The Junka (if I'm remembering correctly) doesn't have a Shokk Attack Gun option. And honestly the Ork FW offerings could stand to make their way over to the GW side. I mean who doesn't want Grot Tanks?


----------



## dirty-dog- (May 14, 2008)

Zion said:


> The Junka (if I'm remembering correctly) doesn't have a Shokk Attack Gun option. And honestly the Ork FW offerings could stand to make their way over to the GW side. I mean who doesn't want Grot Tanks?


it has the option for a turret mounted shock attack gun.

aswell as some other bits and peices including the KFF.

and i aggree, most of the fw stuff has its place in the regular game.


----------



## Battman (Nov 2, 2012)

Your right I didn't notice but this is basically the FW stuff...hmm I want grot mega tanks


----------



## Tawa (Jan 10, 2010)

Zion said:


> I mean who doesn't want Grot Tanks?


That would be another nail in the coffin of me "not doing a Grot army" :laugh:


----------



## GrizBe (May 12, 2010)

Some more stuff cropped up on teh Faeit blog:



> There is something amiss.

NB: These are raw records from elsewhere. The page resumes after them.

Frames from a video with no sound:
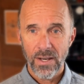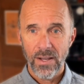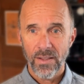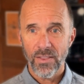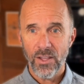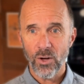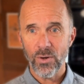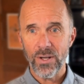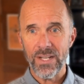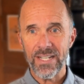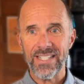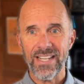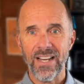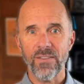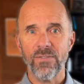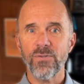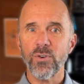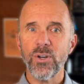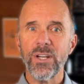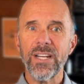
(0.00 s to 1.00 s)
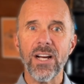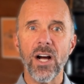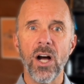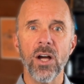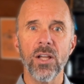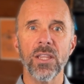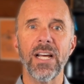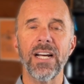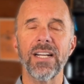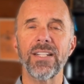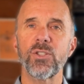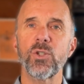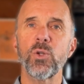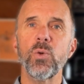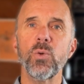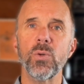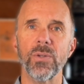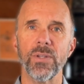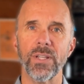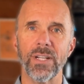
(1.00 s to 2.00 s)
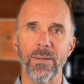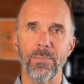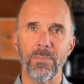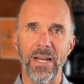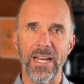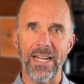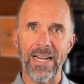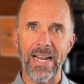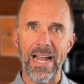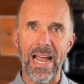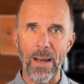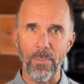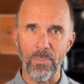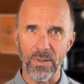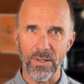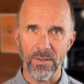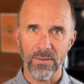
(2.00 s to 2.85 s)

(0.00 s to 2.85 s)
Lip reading: there is a free online tool that can make it happen.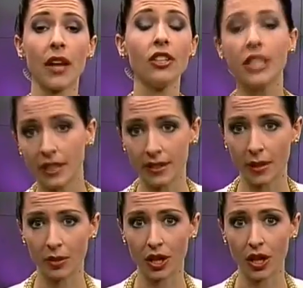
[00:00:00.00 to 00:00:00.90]
energy
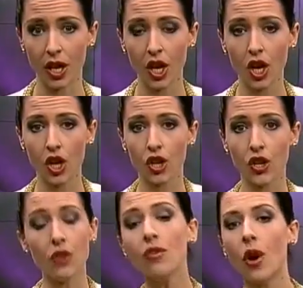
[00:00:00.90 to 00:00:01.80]
consumption,
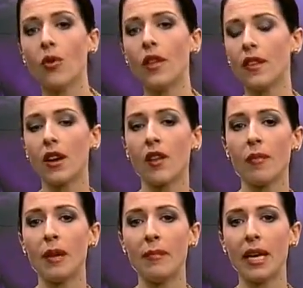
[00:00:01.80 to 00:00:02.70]
you know that the
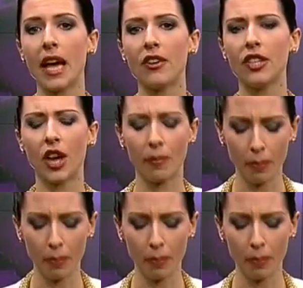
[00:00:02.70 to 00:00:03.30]
government and big energy are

I am seeing a lot of early information that is somehow suggesting something different may be on the horizon.
> 
> Take a look at this.....
> 
> ...



A full grot list? Certainly sounding interesting...


----------



## Loli (Mar 26, 2009)

A full grot list would be great but I just can't see it. Allied supplement would be interesting but I think many would try to run something like this as a straight up list. Meh.


----------



## Zion (May 31, 2011)

Loli said:


> A full grot list would be great but I just can't see it. Allied supplement would be interesting but I think many would try to run something like this as a straight up list. Meh.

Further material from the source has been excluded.